Summary Tendons connect and transfer the force between the muscles and the bone. Their development, growth, and maturation must take place in coordination with that of their neighboring tissues. In adults, tendons are highly prone to injury and have slow and limited healing potential. By gaining a better understanding of the mechanisms regulating tendon biology we will be able to improve the design of regenerative based therapies for tendon injury and disease. Postnatal tendon cell growth and maturation is currently a poorly understood process. Many studies have focused on the changes occurring in the extracellular matrix as the collagen fibrils grow in size. However, few studies have examined the molecular changes taking place in the tendon cells at postnatal stages on a genome-wide level. In this collaborative proposal, we will apply unique and novel techniques to isolate tendon-specific cell populations and elucidate the gene networks and regulatory regions associated with a specific postnatal developmental transition. This transition was identified through our unpublished studies on cell turnover rates during postnatal and adult periods. We found that there is a specific stage at which the cells shift from high to low cycling rates that resemble the adult state of low turnover. At similar stages, we also observe distinct changes in gene expression levels. Interestingly, this transition stage correlates with alterations in regenerative potential reported in previous studies. Based on this, we will perform RNA-seq of postnatal stage tendon cells to identify transcripts that are differentially regulated between active and low cycling states.
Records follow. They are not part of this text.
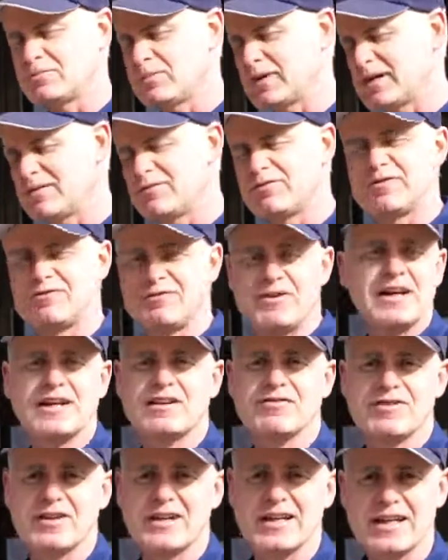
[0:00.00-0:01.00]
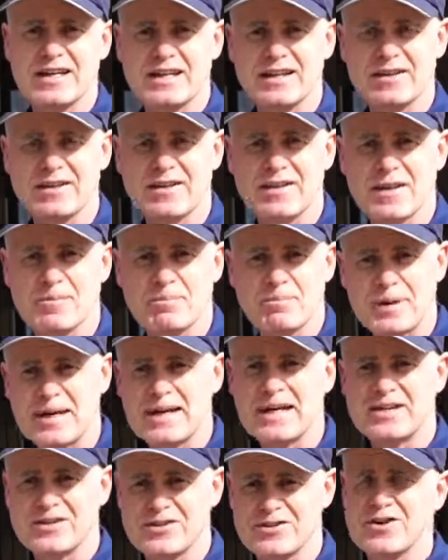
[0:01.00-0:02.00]
But effectively, the
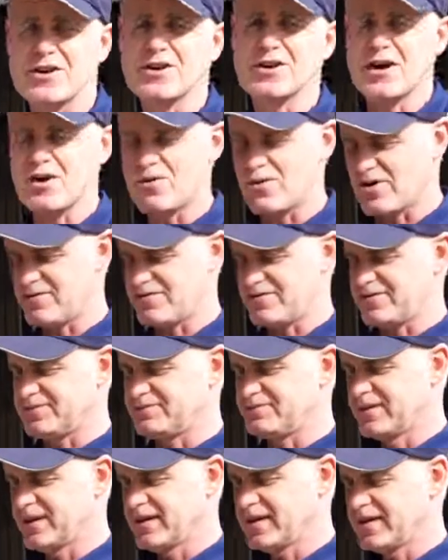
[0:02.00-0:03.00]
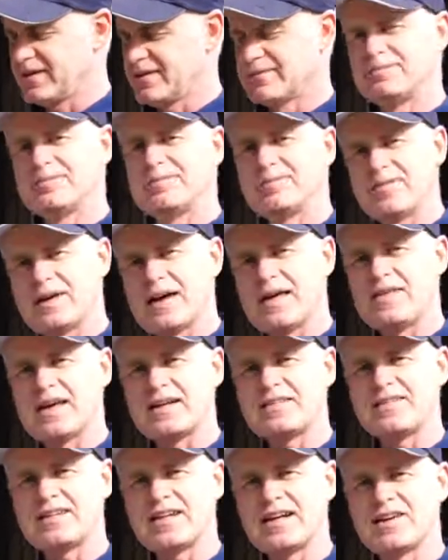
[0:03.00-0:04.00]
beer does not go off. And
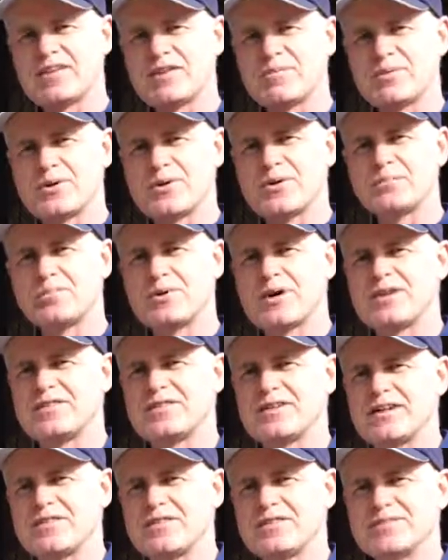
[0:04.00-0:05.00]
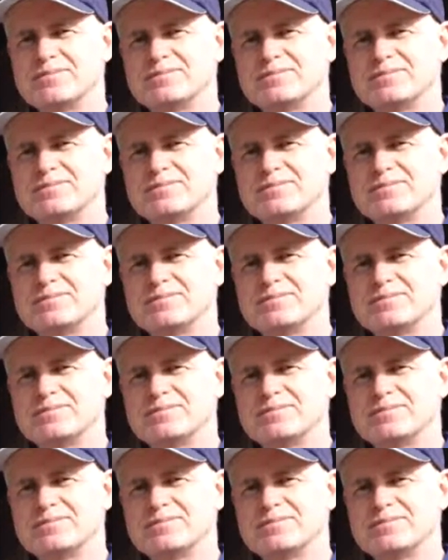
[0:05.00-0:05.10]
that's the end of the brewing process.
Candidates will be validated through gene expression analysis in mouse tendon tissues. Second, we will use ATAC-seq to identify genome-wide changes in regulatory control during high and low cell turnover periods. Regulatory regions will be tested using the zebrafish to identify enhancers with activity in tendon tissues. Together, these aims will reveal the gene expression and regulatory landscape changes that occur as the tendon cells transition from high to low cycling periods during tendon cell growth and maturation. These discoveries will enhance our understanding of tendon regulation on a molecular level and would provide new candidate pathways to test in the context of tendon cell growth, maturation and injury repair.
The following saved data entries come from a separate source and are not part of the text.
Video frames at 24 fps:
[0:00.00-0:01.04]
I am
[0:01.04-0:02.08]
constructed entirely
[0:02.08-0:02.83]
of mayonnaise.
总结 肌腱连接并传递肌肉和骨骼之间的力。他们的 发展、成长和成熟必须与他们的发展、成长和成熟协调进行 邻近组织在成年人中，肌腱非常容易受伤，并且具有缓慢和有限的功能。 治愈潜力通过更好地了解调节肌腱的机制， 生物学，我们将能够改善肌腱损伤再生治疗的设计 和疾病出生后肌腱细胞的生长和成熟目前知之甚少， 过程许多研究都集中在细胞外基质中发生的变化， 胶原原纤维的尺寸增大。然而，很少有研究检查了分子变化， 在基因组水平上，在出生后的肌腱细胞中。在这次合作中 我们将应用独特的新技术分离肌腱特异性细胞群 并阐明与特定的产后疾病相关的基因网络和调控区域， 发展转型。这种转变是通过我们未发表的细胞研究确定的。 出生后和成年期的更替率。我们发现，有一个特定的阶段， 其中细胞从高循环速率转变为低循环速率，类似于低更新的成年状态。 在类似的阶段，我们也观察到基因表达水平的明显变化。有趣的是， 过渡阶段与先前研究中报道的再生潜力的改变相关。 在此基础上，我们将对出生后阶段的肌腱细胞进行RNA-seq，以鉴定转录本 其在活动和低循环状态之间被差分调节。候选人将被 通过小鼠肌腱组织中的基因表达分析验证。第二，我们将使用 ATAC-seq用于鉴定高细胞和低细胞期间调控控制的全基因组变化 周转期。将使用斑马鱼测试调节区域，以鉴定增强子， 肌腱组织中的活性。总之，这些目标将揭示基因表达和调控 当腱细胞从高循环期过渡到低循环期时， 在肌腱细胞生长和成熟的过程中。这些发现将增强我们对 肌腱调节的分子水平，并将提供新的候选途径，以测试在 肌腱细胞生长、成熟和损伤修复的背景。